* [Your objective]:
Find the line that holds "[0:01.00-0:02.00]" in the material below. Output that line and each one after it exactly, but not the pictures.

* [Records supplied]:

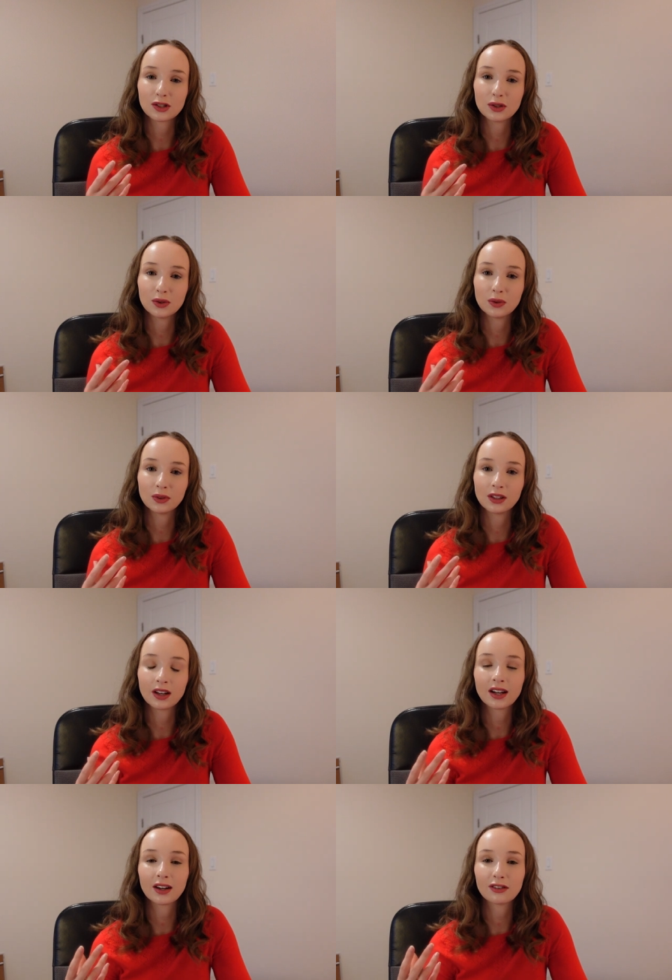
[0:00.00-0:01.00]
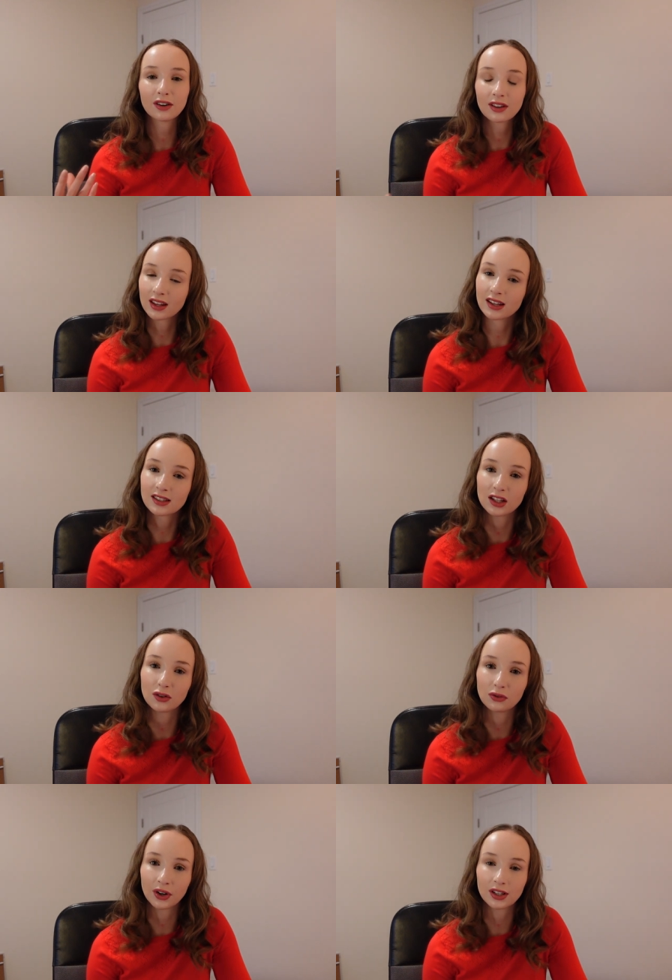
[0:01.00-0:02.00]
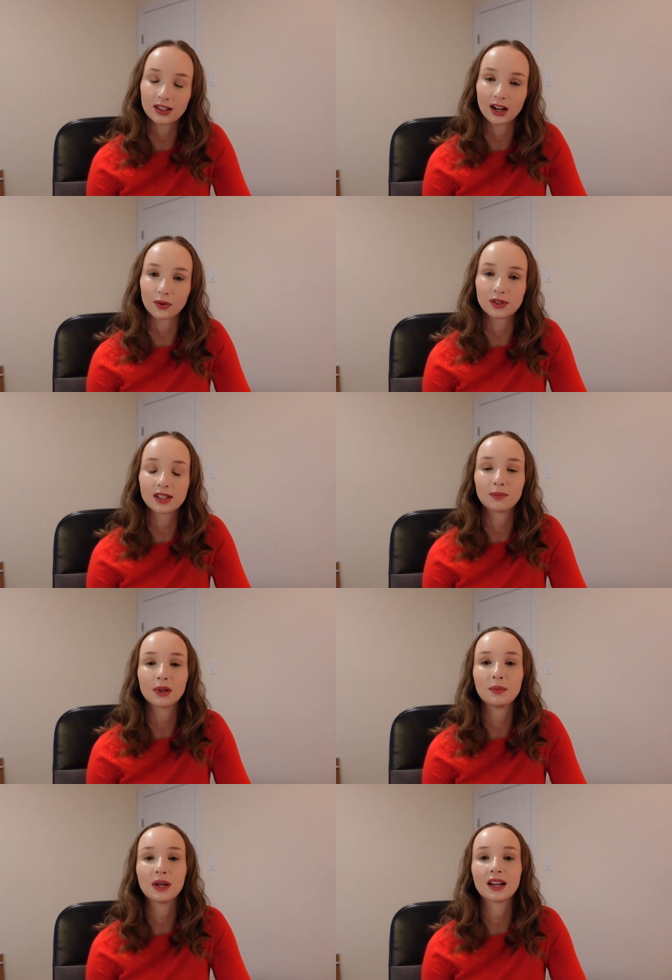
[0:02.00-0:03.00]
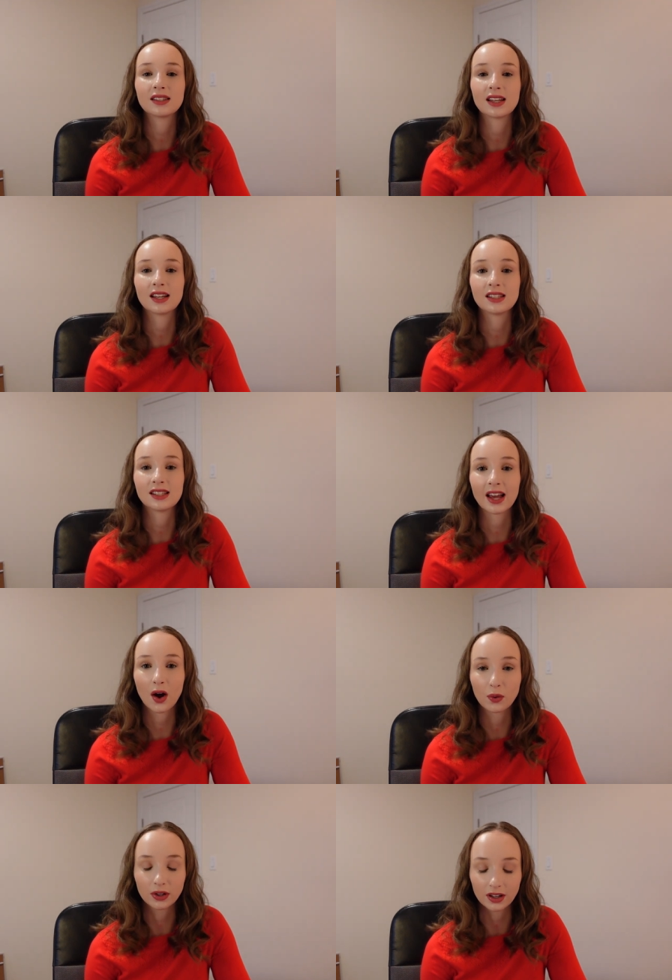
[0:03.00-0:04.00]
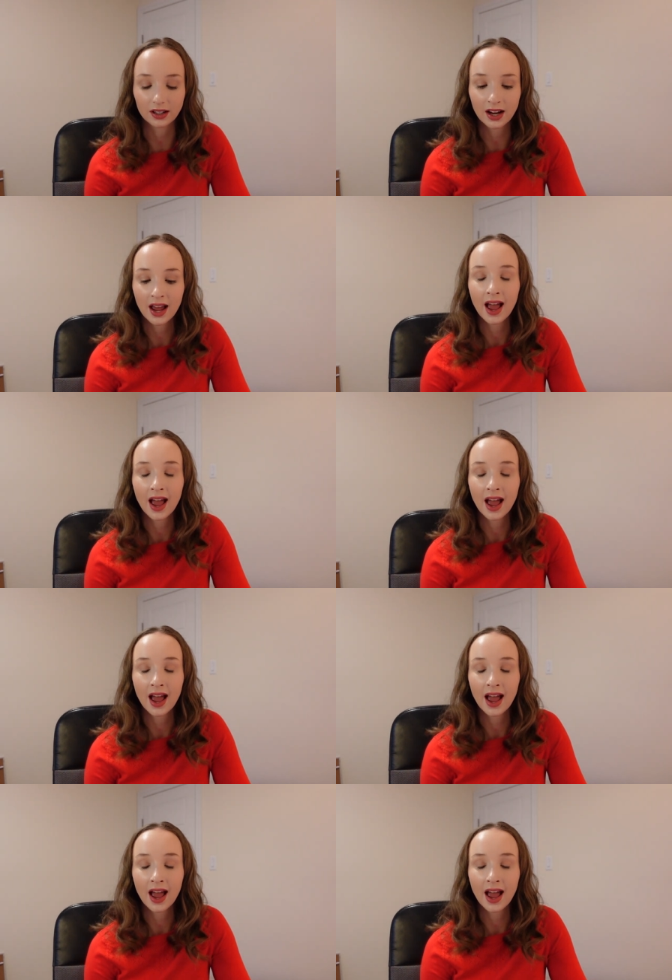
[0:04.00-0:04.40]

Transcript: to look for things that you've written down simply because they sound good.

* [Written solution]:
[0:01.00-0:02.00]
[0:02.00-0:03.00]
[0:03.00-0:04.00]
[0:04.00-0:04.40]

Transcript: to look for things that you've written down simply because they sound good.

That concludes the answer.